C'est l'histoire, toute simple, d'une vengeance. Un jour, l'ingénieur Jaatinen débarque à Kuusmäki avec pour mission de construire un pont au-dessus d'une rivière joliment appelée la Tuerie. L'homme est compétent, il se met à la tâche avec ardeur. Tout devrait donc aller pour le mieux. Mais dans ce village tranquille où, autrefois, pendant la Guerre Civile, les Blancs ont vaincu les Rouges, la présence du nouveau-venu dérange.
Libre penseur et homme de caractère, Jaatinen embauche les communistes locaux et sympathise avec, manifeste son penchant pour la bouteille, renvoie les importuns qui viennent inspecter son chantier et couche avec les jolies femmes du coin. Tout cela irrite tant que les notables locaux se liguent contre lui, qu'ils manigancent, et qu'ils obtiennent son licencement.
Cependant, l'ingénieur n'est pas du genre à se laisser faire. Plutôt que de quitter la ville qui l'a si mal reçu, il s'y installe, il y fonde une entreprise, il la transforme de fond en comble et, par un habile travail de sape, il gagne des partisans. A mesure que son pouvoir grandit, il prend une revanche méthodique sur chacun de ses adversaires : la police et le journal local sont forcés de rentrer dans le rang, il fâche le pasteur avec sa hiérarchie, il vole sa femme au proviseur, puis il ruine et destitue le maire, à la grande joie de ses amis ouvriers, enchantés par ce revirement.
Voici donc un Paasilinna comme les autres, avec la même morale que d'habitude. Un jour, un esprit fort décide d'oser, d'aller au-delà des conventions sociales. Et cela fait de lui un homme heureux, même si cela l'entraîne en parallèle dans une série d'aventures loufoques et rocambolesques, prétextes à maints comiques de situation.

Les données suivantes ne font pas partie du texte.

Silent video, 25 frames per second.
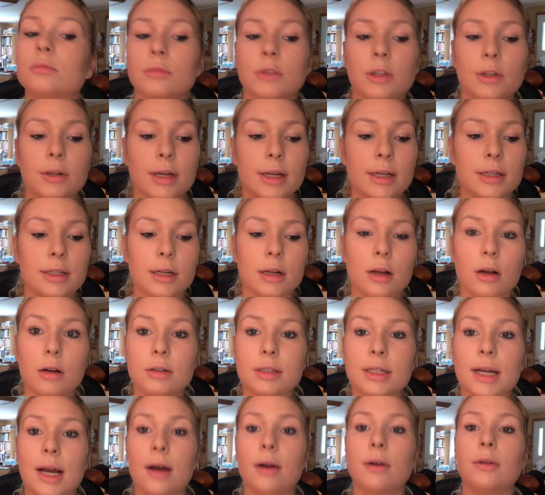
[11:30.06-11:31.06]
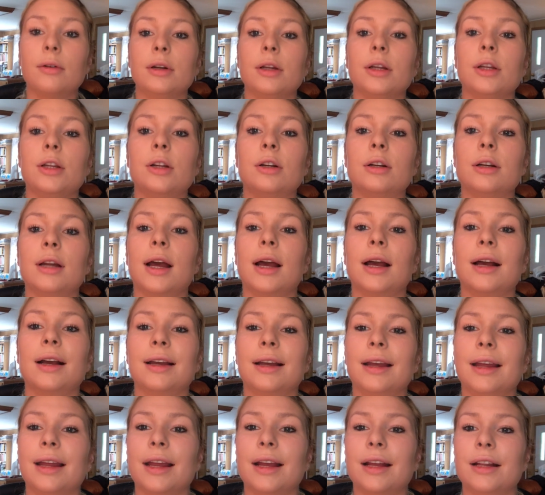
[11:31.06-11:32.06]
You need to go down your
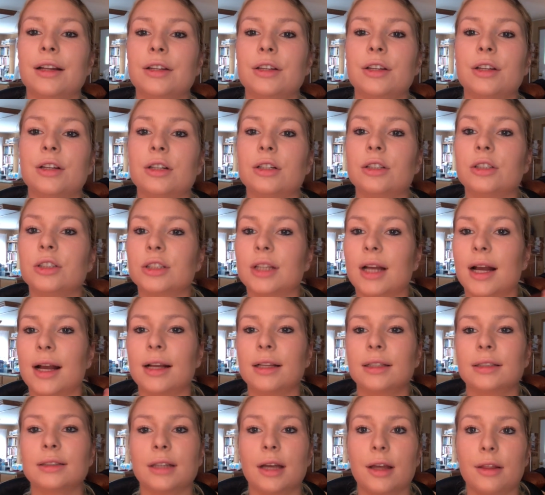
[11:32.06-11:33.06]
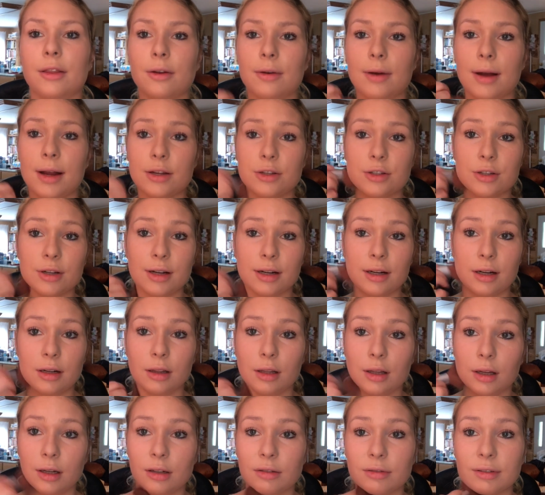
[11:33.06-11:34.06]
neck and your chest, otherwise you're gonna
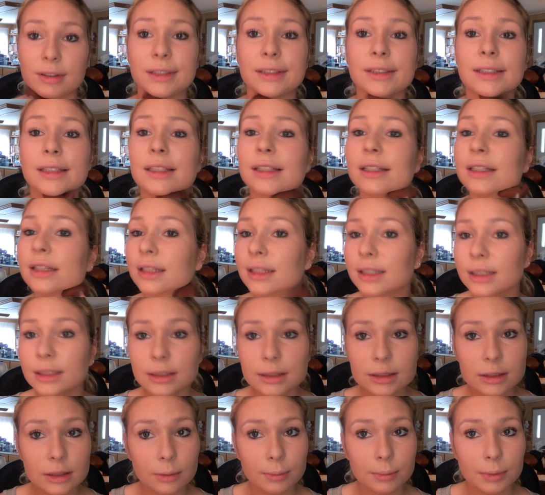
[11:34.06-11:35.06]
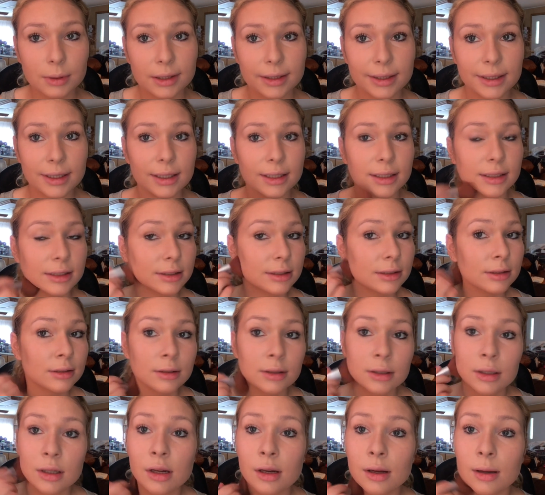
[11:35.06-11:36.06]
look ridiculous, so please
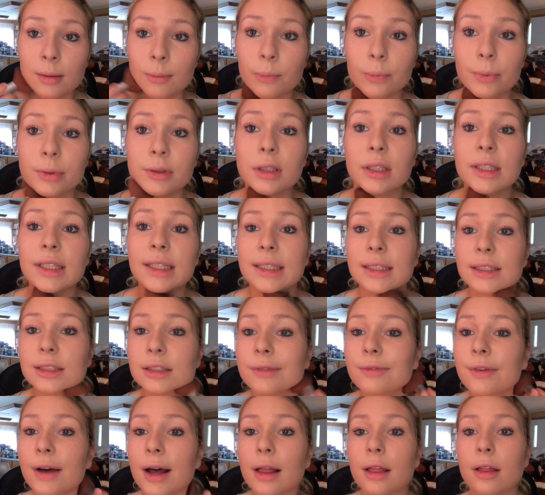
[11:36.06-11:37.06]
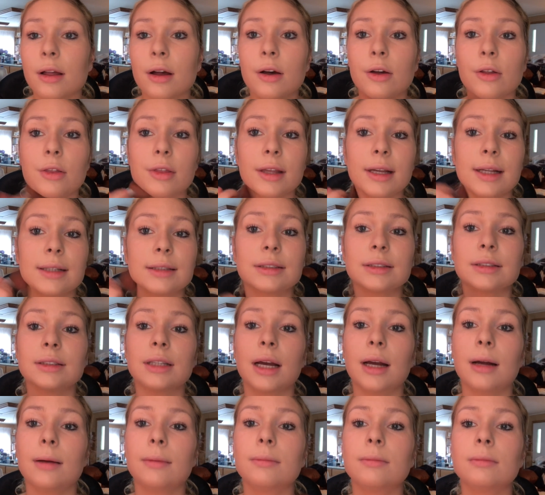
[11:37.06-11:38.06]
follow that
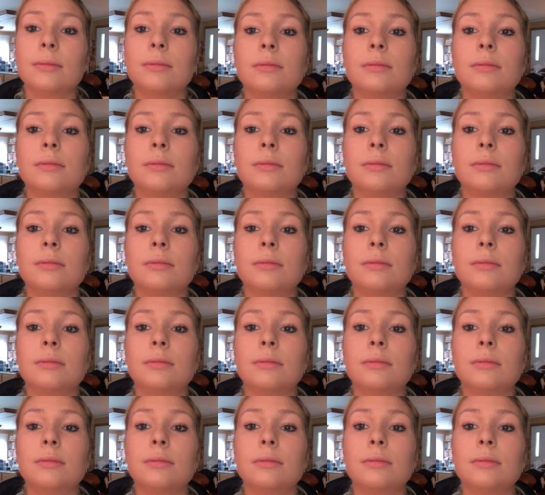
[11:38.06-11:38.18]
step.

La seule chose qui change dans ce roman, c'est qu'il est plus statique que d'autres du même auteur. Pas de road movie dans la froideur scandinave. Tout se passe au même endroit, dans cette ville de Kuusmäki qui, elle aussi, connaîtra le bonheur le jour où elle aura tenté l'impossible.
Pour le reste, c'est du Paasilinna pur jus, sauf que...
Sauf que celui-ci n'est pas du meilleur cru. Un homme heureux a beau avoir été la suite du très bon Lièvre de Vatanen, le grand manifeste de l'auteur finlandais, celui qui lui a apporté la célébrité, il s'avère nettement au-dessous. Moins de fougue, moins d'entrain, moins d'absurde. Trop d'explications sur les calculs commerciaux et politiques de l'ingénieur, trop de pages passées à nous expliquer comment il a rendu possible la transformation de Kuusmäki.
Pas assez de souffle, trop peu d'humour, pas de fou rire comme avec d'autres livres du même écrivain.
Et puis, avec l'histoire de ce macho sympa, avec les aventures de cet ingénieur qui finit bigame et roi du pétrole en ridiculisant des notables bêtes et méchants, avec cette fin "tout le monde est gentil", on se jurerait dans l'un de ces navets populistes pondus par le cinéma français en ces mêmes années 70. On se croirait dans l'un de ces films dont Jean Lefebvre, Henri Guybet ou Aldo Maccione étaient les acteurs fétiches.
Cet écueil, certes, Paasilinna l'a toujours dangereusement approché. Mais avant comme après ce roman-là, il aura su le faire avec davantage de classe.